Input Start Marker

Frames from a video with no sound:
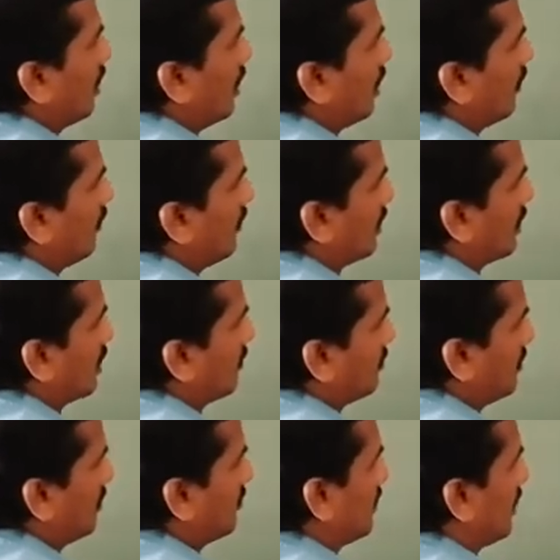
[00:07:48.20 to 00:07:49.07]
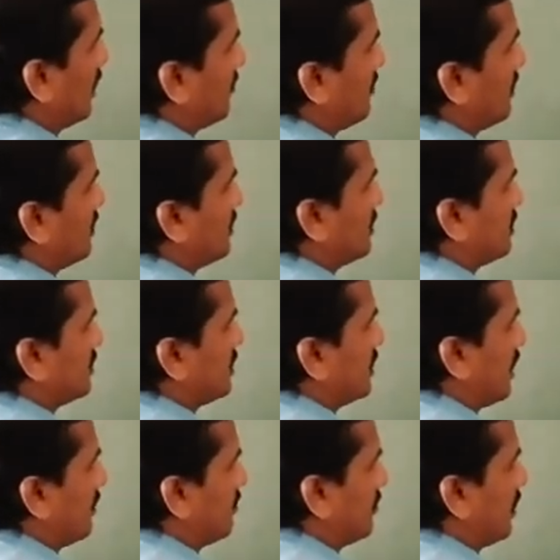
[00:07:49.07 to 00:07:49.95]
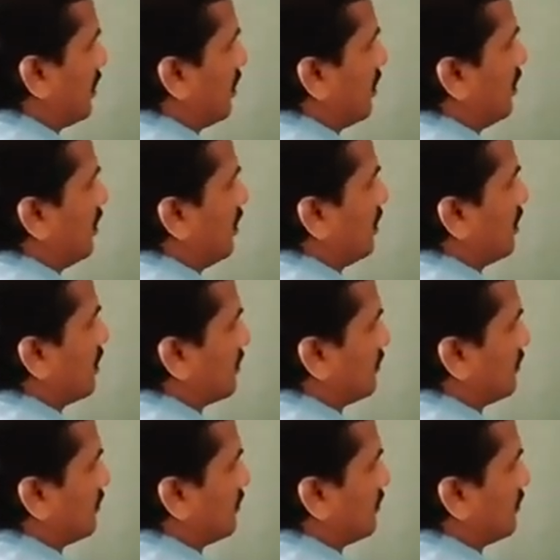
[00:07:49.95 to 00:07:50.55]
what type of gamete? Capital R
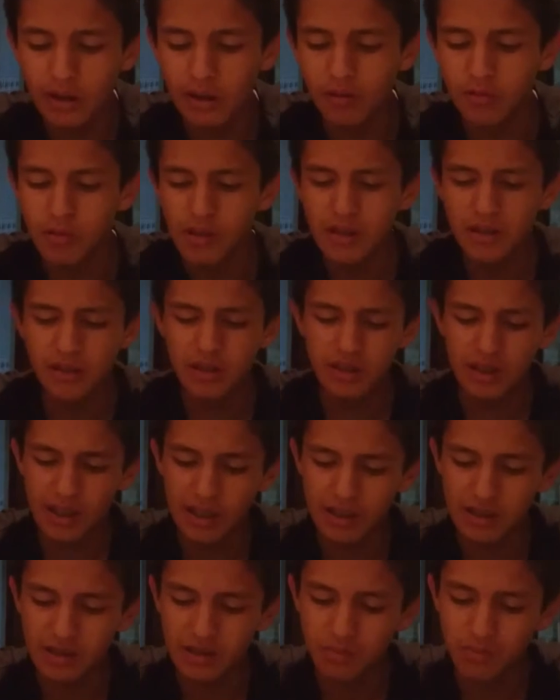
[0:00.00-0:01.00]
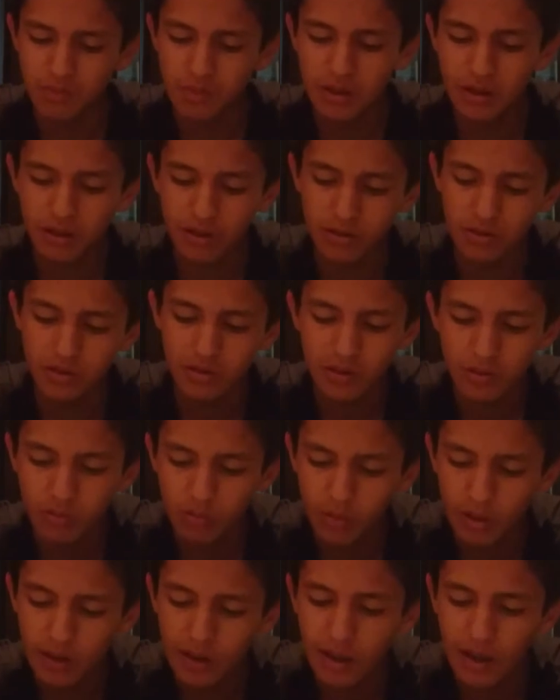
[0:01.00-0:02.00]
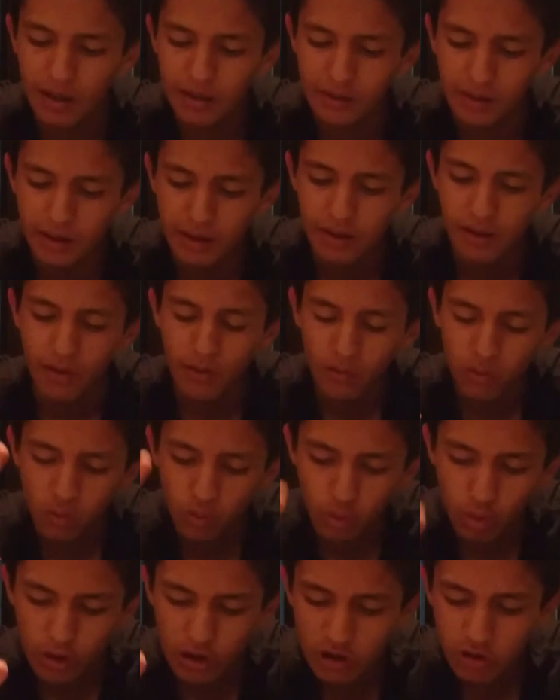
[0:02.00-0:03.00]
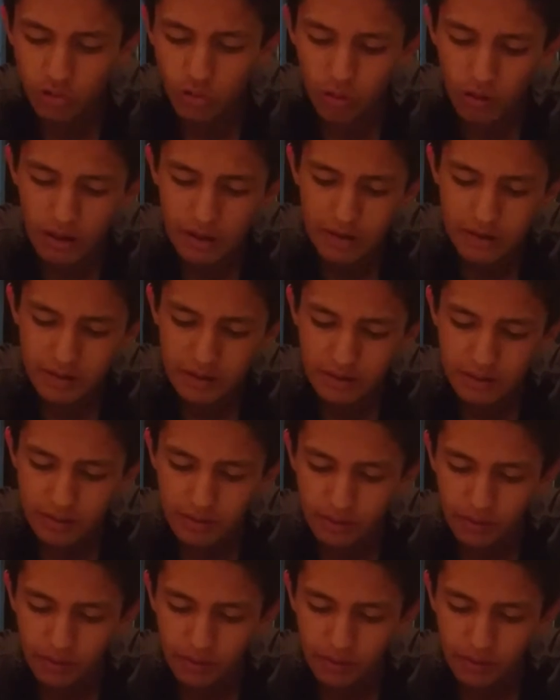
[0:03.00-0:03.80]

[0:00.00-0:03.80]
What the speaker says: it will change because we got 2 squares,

Input End Marker

### Task to carry out
Copy out all the data above exactly as written. Skip the pictures.

### Your response
Frames from a video with no sound:
[00:07:48.20 to 00:07:49.07]
[00:07:49.07 to 00:07:49.95]
[00:07:49.95 to 00:07:50.55]
what type of gamete? Capital R
[0:00.00-0:01.00]
[0:01.00-0:02.00]
[0:02.00-0:03.00]
[0:03.00-0:03.80]

[0:00.00-0:03.80]
What the speaker says: it will change because we got 2 squares,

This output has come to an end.